= Hut tax =

Tax in colonial Africa

The hut tax was a form of taxation introduced by European colonial powers in their African colonies on a "per hut" (or other forms of household) basis. Colonised peoples paid the tax variously in money, labour, grain or stock. This benefited the colonial authorities in four interconnected ways:

- by raising money
- by supporting the economic (and colonially controlled) value of the local currency
- by broadening the newly introduced cash-based colonial economy, forcing natives (eg. South Africans) into laboring for colonial establishments, making them dependant on the colonial economy for income.

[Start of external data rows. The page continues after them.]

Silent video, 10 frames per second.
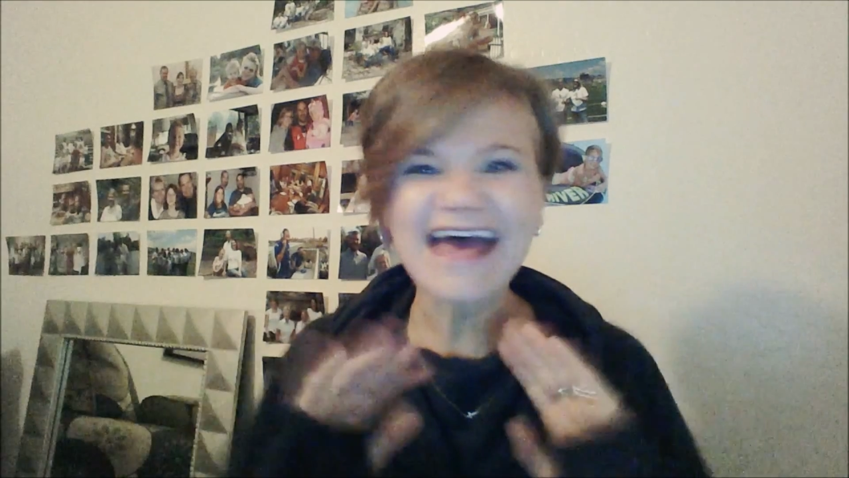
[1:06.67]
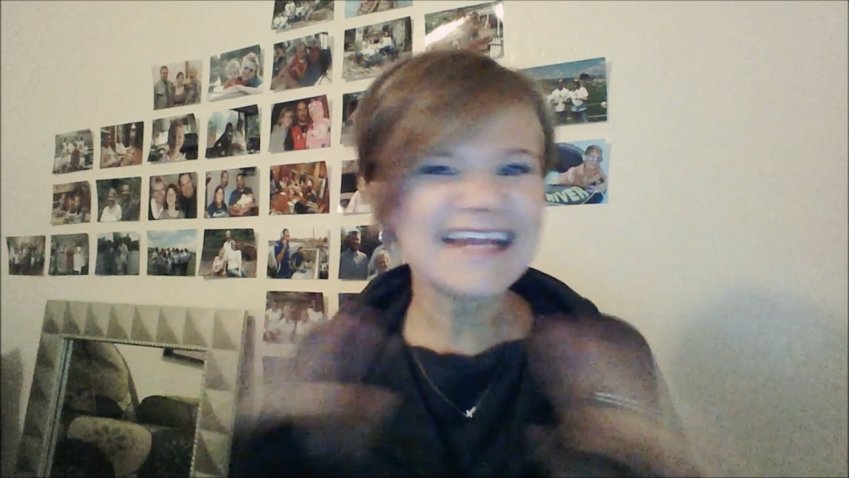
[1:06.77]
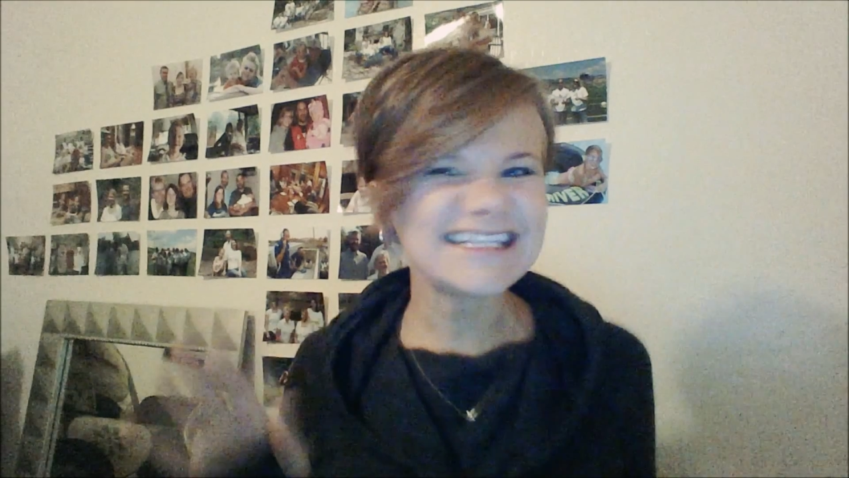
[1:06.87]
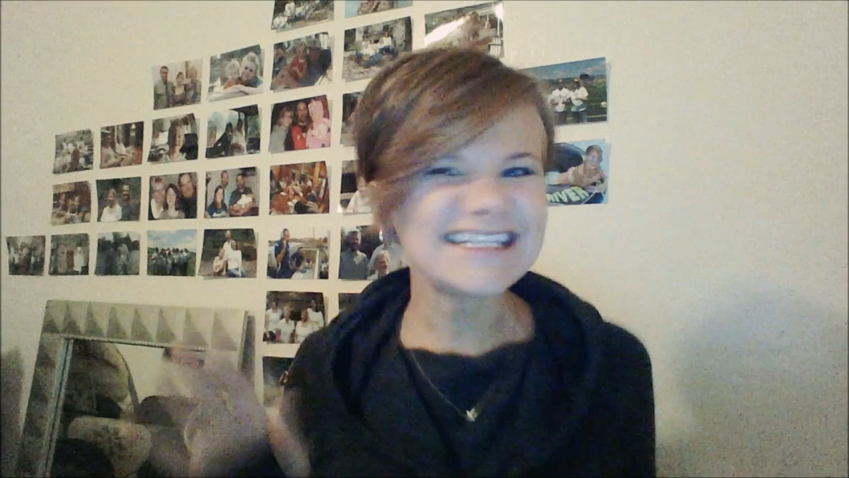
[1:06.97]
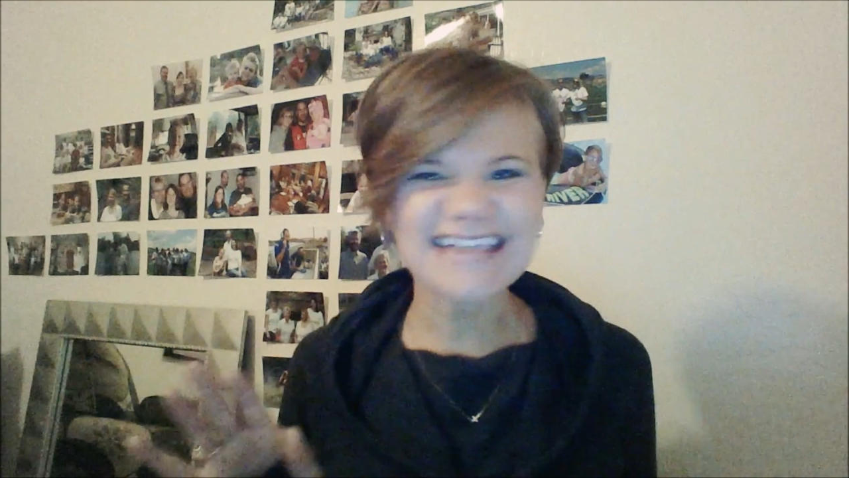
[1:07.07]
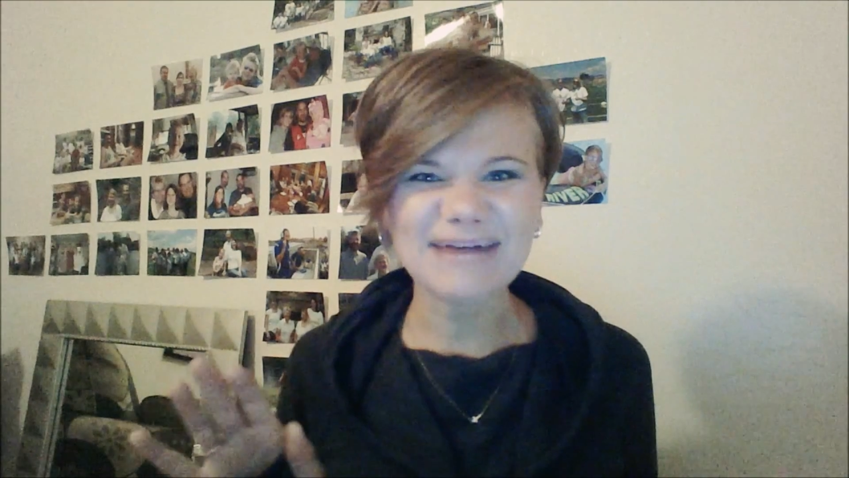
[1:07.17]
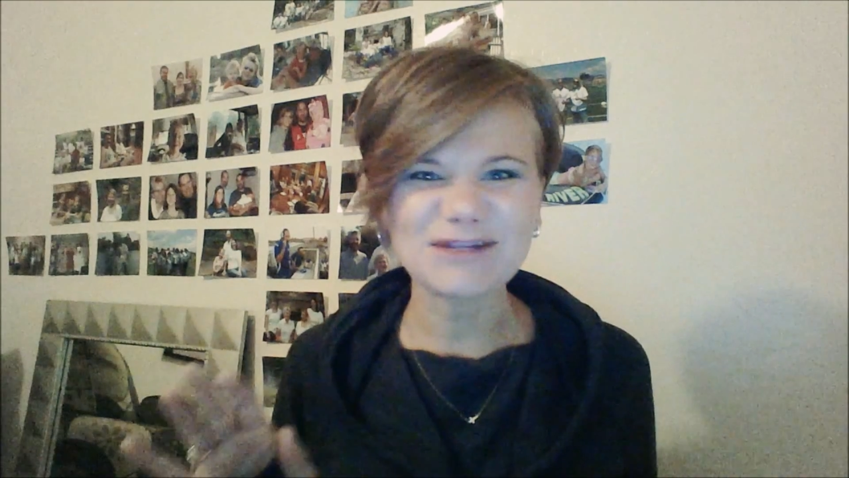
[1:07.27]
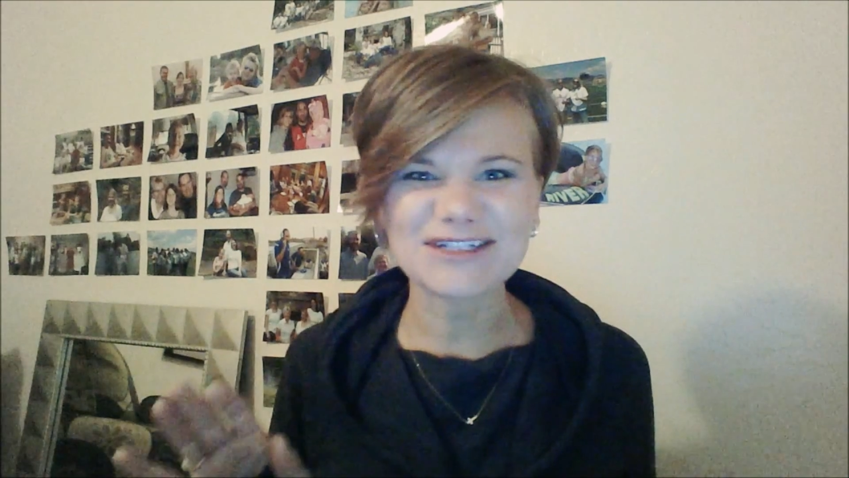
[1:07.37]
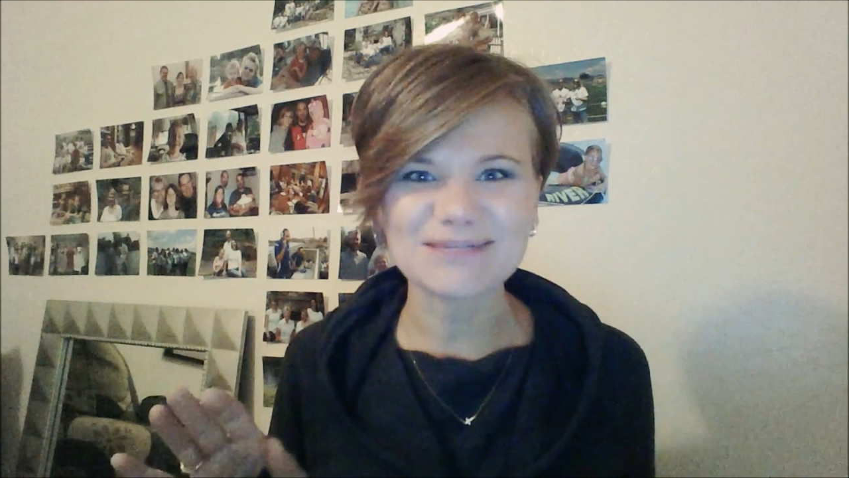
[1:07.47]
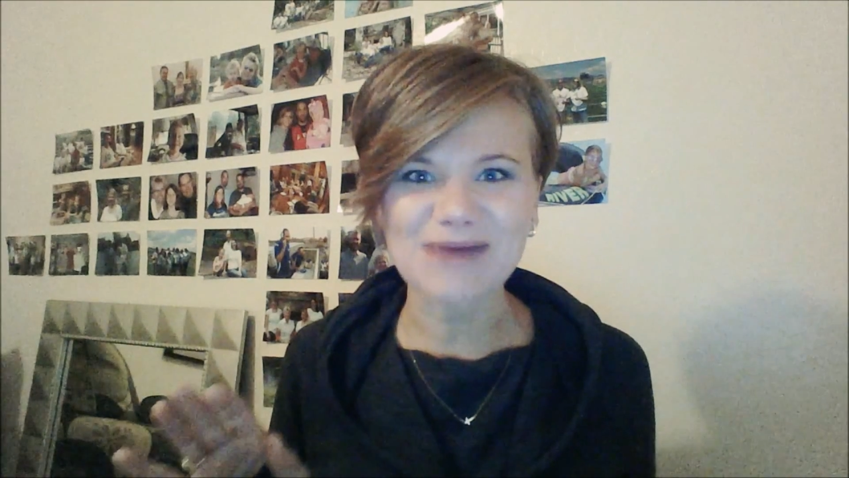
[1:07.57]
Anytime
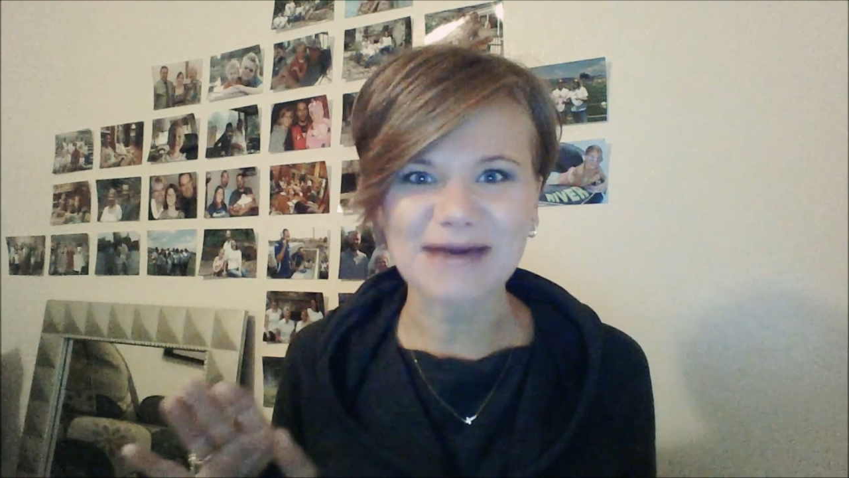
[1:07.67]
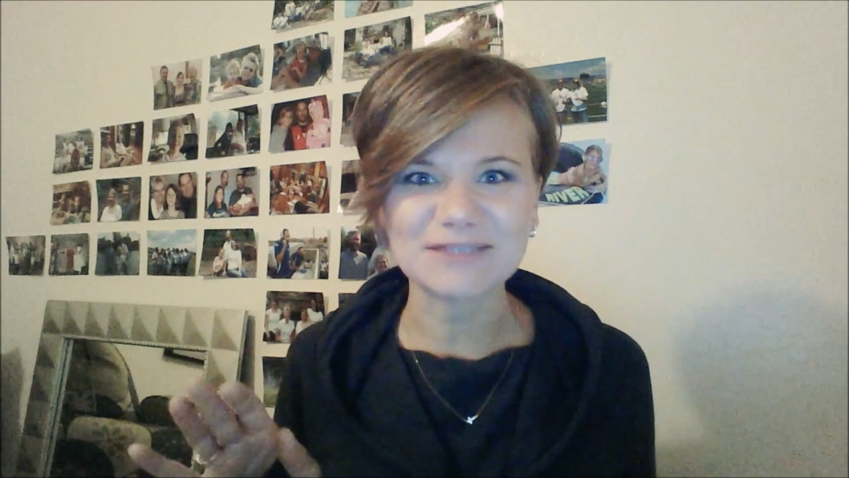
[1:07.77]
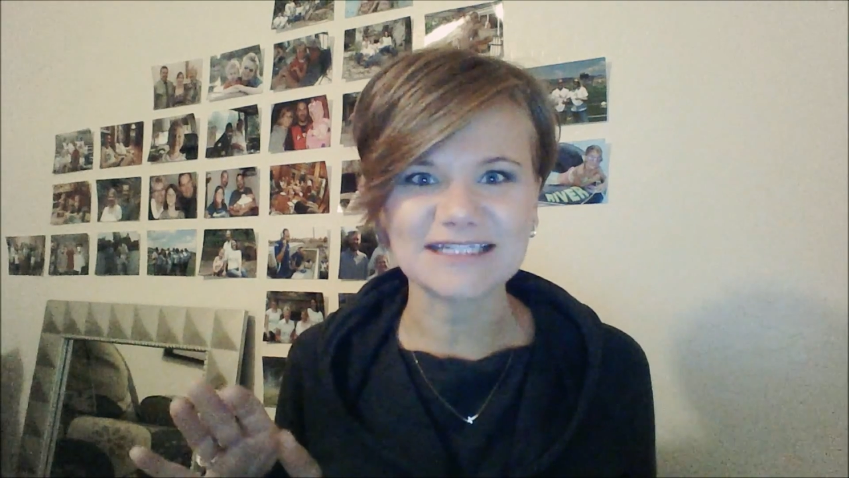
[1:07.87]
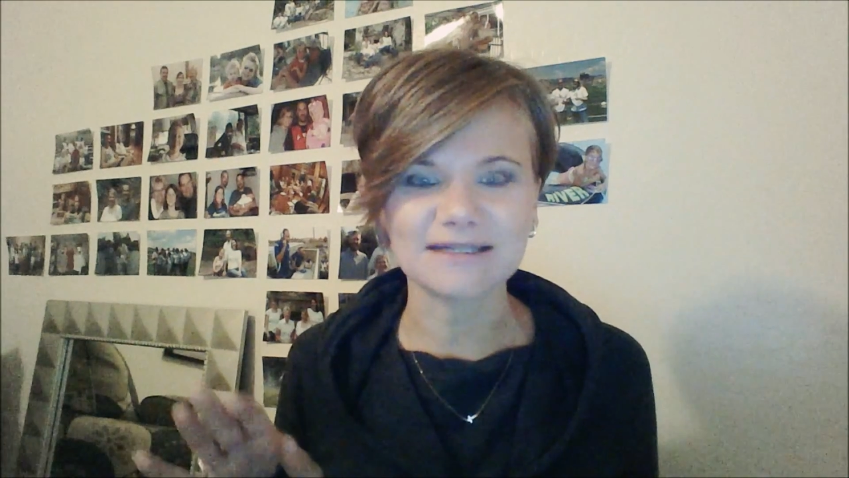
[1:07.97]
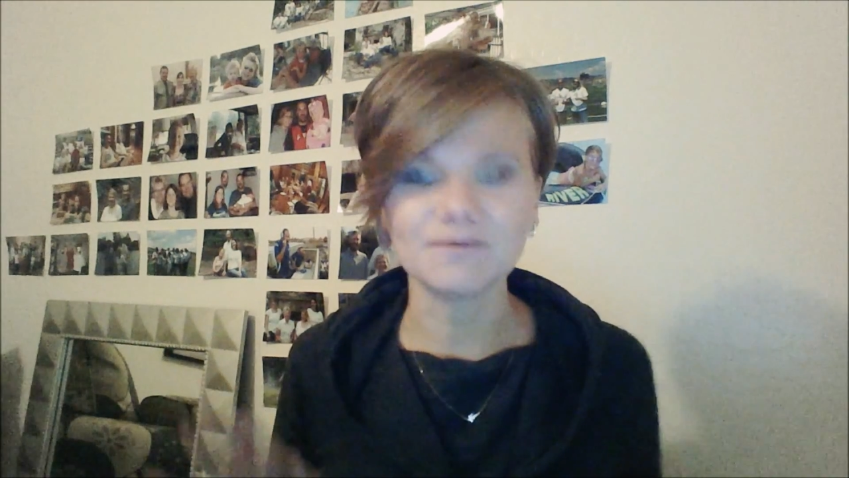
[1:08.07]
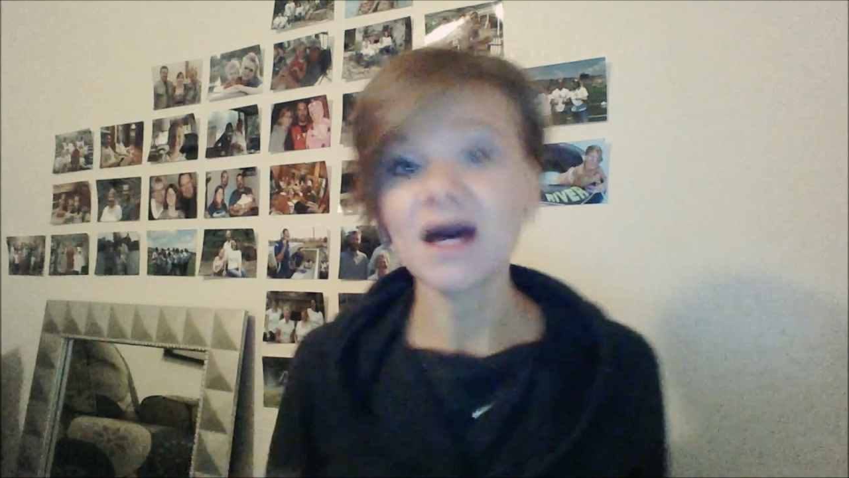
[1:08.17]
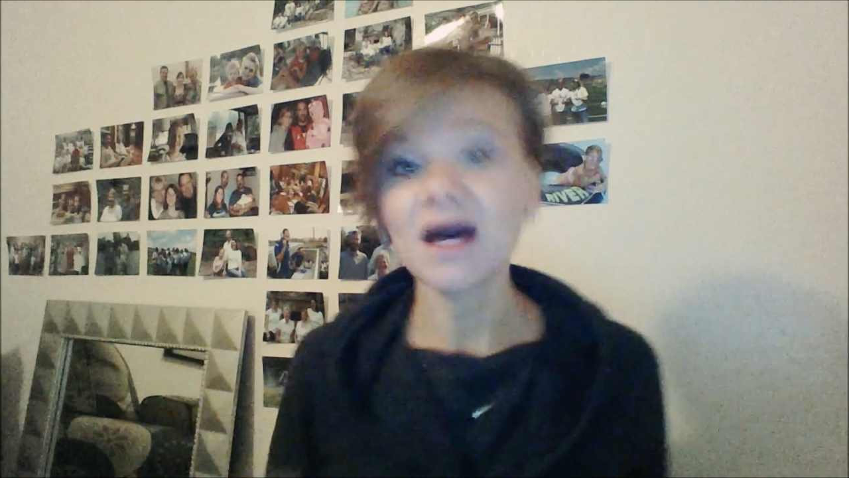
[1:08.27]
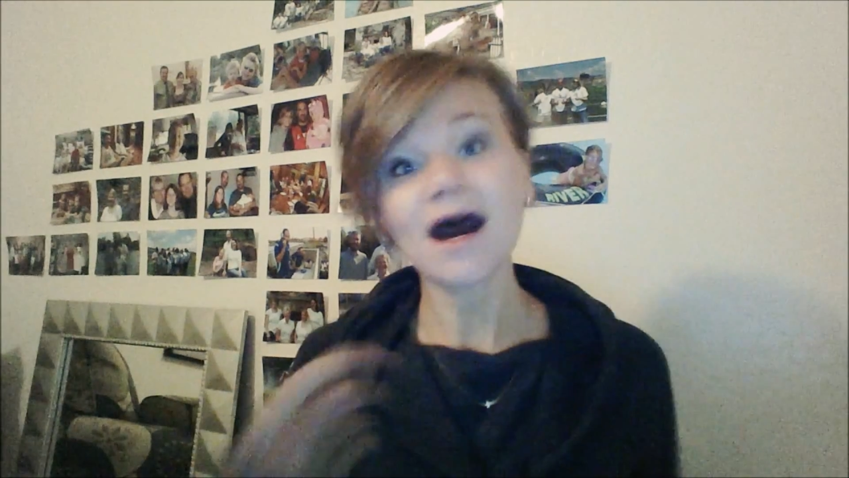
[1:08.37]
there's a baptism,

Households in which people had primarily worked as rural ranchers or as farmers proceeded to send members to work in cities or on colonial government-sponsored construction projects to earn money to pay the tax. The new colonial economies in Africa were primarily reliant upon the construction of towns and infrastructure (such as railways), and in South Africa upon the rapidly expanding mining operations.

==Union of South Africa==
By 1908 the following hut taxes were introduced in the colony of South Africa:
- In Natal, under Law 13 of 1857, 14 shillings per hut. Africans that lived in European-style houses with only one wife were exempt from the tax.
- In the Transkei, 10 shillings per hut.
- In the Cape Colony, various forms of the "house duty" had existed since the 1850s. The tax was legally applicable to all house-owners in the Cape, regardless of race or religion, but was only partially enforced, especially in rural areas. A full and universally applicable house tax was imposed in 1870 (Act 9 of 1870), and was more fully enforced, due to the government's severe financial difficulties at the time. The highly unpopular tax was terminated in 1872 (Act 11 of 1872), but a new and higher duty was applied by the Sprigg administration during 1878, when government expenditure was extremely high. The Cape's most controversial "hut tax" was established under Act 37 of 1884, and specified 10 shillings per hut with exclusions for the elderly and infirm. It was repealed under Act 4 of 1889.

==Mashonaland==
In the colony of Mashonaland, now part of modern-day Zimbabwe, a hut tax was introduced at the rate of ten shillings per hut in 1894. Although authorized by the Colonial Office in London, the tax was paid to the British South Africa Company (BSAC), acting on behalf of the British government in the area. Various events such as the introduction of the hut tax, disputes over cattle and a series of natural disasters contributed to the decision of the Shona to rebel against the company in 1896, which became known as the First Chimurenga or Second Matabele War.

==Other countries==
The tax was also used in Kenya, Uganda and Northern Rhodesia (now Zambia). In Sierra Leone, it sparked the Hut Tax War of 1898 in the Ronietta district, in which substantial damage was sustained to the establishments of the Home Missionary Society. The damage sustained by the Society led to an international tribunal regarding restitution for the damages suffered, brought by the American government on behalf of the Home Missionary Society. The society was compensated for damages done to them by Sierra Leonean rioters.

Liberia also implemented a hut tax, which in one case led to a Kru revolt in 1915.